Blaise Cronin, editor of ARIST, is dean & Rudy Professor of Information Science in the Indiana University SLIS, Bloomington, IN  47405; e-mail: bcronin@indiana.edu

It's about 30 years since I first picked up a copy of ARIST - the Annual Review of Information Science and Technology. Now I have the privilege and responsibility of editing it. Eighteen months ago I took over the reins from Martha Williams, who toiled in this particular vineyard for 25 years an achievement which won't be trumped. We, the ASIST membership, are greatly in her debt.

ARIST is a reassuring perennial of the information science literature, balanced and bibliographically reliable. It's not flashy in either form or content. Authors are not writing for the moment; rather they are providing a measured and analytic review of the research literature that will likely be drawn upon for years to come. ARIST chapters provide a kind of bibliographic benchmark, a safe point of departure for tyros and others entering a literature with which they are unfamiliar.

Editing is a bit like electricity; we take it for granted. It's only when there's an outage, or stylistic outrage, that we become aware of the supporting infrastructure. Editors don't get rich and don't become famous (well, not as a rule). They derive their satisfaction from the renown of the authors they assemble and the value of the topics they foreground, and, ultimately, from both reviewers' and readers' satisfaction with the end product. Ultimately, an editor's contribution is only as good as the team he fields.

I'm not exactly new to editing. Over the years I've edited a journal and been editor of a fair number of monographs and conference proceedings. But all of these ventures pale into insignificance alongside ARIST, and not just because ARIST has had, historically, exacting standards, but because editing ARIST calls for the skills of a juggler. Let me explain. There comes a moment in the calendar year when three volumes of ARIST are in different stages of development. Now I understand why Martha said something to the effect that ARIST was like a ball and chain. There may be life after ARIST, but there is no life while editor, which is why I have armed myself with a trusty associate editor, Debora Shaw, former ASIST president, whose eminent good sense and versatility are essential to the production process.

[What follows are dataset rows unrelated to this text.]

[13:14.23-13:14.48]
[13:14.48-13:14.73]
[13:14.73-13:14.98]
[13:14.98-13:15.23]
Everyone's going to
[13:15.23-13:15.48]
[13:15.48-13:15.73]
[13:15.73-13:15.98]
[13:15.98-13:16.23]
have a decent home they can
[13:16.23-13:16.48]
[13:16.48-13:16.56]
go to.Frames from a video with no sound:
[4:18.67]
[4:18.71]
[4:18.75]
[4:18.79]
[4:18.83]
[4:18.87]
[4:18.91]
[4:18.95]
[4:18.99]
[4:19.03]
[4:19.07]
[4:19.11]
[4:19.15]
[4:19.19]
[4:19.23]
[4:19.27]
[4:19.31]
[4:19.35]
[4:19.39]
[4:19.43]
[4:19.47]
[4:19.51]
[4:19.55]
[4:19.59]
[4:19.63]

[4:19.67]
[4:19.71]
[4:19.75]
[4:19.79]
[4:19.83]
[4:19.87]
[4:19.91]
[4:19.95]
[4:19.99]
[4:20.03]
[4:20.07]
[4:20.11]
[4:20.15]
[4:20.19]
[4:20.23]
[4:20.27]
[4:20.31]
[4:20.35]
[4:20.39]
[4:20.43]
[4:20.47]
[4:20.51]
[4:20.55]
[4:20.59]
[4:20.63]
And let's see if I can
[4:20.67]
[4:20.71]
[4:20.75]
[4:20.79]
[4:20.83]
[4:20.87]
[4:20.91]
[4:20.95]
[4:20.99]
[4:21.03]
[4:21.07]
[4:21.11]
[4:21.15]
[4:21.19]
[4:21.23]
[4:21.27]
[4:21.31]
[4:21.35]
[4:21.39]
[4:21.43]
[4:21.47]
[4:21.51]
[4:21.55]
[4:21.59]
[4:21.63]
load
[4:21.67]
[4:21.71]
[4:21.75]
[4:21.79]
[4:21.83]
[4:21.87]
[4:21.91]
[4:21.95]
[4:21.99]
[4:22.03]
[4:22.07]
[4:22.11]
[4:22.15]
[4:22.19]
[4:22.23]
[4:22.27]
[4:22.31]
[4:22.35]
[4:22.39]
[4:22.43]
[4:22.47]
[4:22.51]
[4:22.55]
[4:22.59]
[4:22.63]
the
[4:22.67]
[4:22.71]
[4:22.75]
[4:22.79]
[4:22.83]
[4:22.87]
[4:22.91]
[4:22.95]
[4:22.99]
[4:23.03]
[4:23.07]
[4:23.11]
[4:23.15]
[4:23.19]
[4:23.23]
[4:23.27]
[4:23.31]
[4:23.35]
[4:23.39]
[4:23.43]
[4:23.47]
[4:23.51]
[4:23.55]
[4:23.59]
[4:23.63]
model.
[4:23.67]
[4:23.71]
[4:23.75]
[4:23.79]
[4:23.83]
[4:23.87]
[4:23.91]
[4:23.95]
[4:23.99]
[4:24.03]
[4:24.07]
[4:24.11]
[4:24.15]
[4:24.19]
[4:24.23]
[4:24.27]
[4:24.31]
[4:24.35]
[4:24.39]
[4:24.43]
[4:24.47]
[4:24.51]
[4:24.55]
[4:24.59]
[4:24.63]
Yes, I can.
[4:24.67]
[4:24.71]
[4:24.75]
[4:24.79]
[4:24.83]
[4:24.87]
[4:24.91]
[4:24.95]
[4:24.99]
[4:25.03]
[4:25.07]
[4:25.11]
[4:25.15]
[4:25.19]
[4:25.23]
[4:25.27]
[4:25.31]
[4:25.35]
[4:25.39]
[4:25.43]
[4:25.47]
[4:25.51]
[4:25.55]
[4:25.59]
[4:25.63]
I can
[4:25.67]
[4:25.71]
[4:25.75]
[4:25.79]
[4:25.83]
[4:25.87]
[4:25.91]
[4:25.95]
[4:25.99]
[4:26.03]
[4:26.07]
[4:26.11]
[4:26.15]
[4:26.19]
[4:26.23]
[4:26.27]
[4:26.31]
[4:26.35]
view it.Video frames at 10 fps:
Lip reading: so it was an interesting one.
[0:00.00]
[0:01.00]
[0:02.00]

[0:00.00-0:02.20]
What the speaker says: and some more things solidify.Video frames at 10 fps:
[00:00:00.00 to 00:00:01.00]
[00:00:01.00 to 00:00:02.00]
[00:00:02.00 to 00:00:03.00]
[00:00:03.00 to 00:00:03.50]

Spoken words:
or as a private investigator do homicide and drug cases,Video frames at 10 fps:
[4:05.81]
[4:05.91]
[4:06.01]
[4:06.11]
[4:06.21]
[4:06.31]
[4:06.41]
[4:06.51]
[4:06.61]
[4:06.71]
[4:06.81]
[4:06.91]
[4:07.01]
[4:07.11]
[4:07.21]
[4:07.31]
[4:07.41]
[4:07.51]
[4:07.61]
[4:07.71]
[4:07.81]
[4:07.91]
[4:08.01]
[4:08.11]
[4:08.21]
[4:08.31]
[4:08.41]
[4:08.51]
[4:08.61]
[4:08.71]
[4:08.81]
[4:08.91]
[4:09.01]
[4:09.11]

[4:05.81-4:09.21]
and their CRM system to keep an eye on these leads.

Volume 36, which appeared at the end of February, is my first born, weighing in at a healthy 690 pages. It contains a lengthier than usual introduction in which I lay out some of my plans for the future. Rather than paraphrase what I've already written, permit me to quote a chunk from that introduction.

    "A change in editorship is almost invariably accompanied by changes in the product, whether in terms of style, coverage or design, or all of the foregoing. Connoisseurs of ARIST will quickly notice some of the initial changes, and not all of these, I imagine, will be greeted with unalloyed enthusiasm. Perhaps the most obvious breach with convention is the adoption of the APA (American Psychological Association) referencing style, a move welcomed rapturously, it must be said, by some contributing authors. Since the Journal of the American Society for Information Science and Technology (JASIST) uses this convention, and since ARIST and JASIST are stable mates with much in common, not least authors, readers and topic coverage, there seems little reason for ARIST to persist with its rather baroque bibliographic practices: all the more so, now that JASIST's transatlantic peer, the Journal of Documentation, has announced its adoption of the APA referencing style. I am also keen to move beyond the bibliographic review model and have authors inject more of their own voice into the text in an effort to overcome (and here I am quoting from Theodore D. Kemper's piece, Toward Sociology as a Science, Maybe, in the August 11, 2000, issue of the Chronicle of Higher Education) what the sociologist John Lofland of the University of California at Davis termed 'analytic interruptus,' the failure of many review chapter authors to engage analytically with their subject matter. The goal, in other words, is to provide the reader with a balanced, though certainly not uncritical or characterless, overview of current and emerging issues, a summary of recent work in the focal area, and a sense of the important research questions to be addressed. Other changes are sufficiently cosmetic or uncontentious as to be unremarkable, such as the inclusion of short biographical entries on our contributors those who, ultimately, provide the volume's warrant.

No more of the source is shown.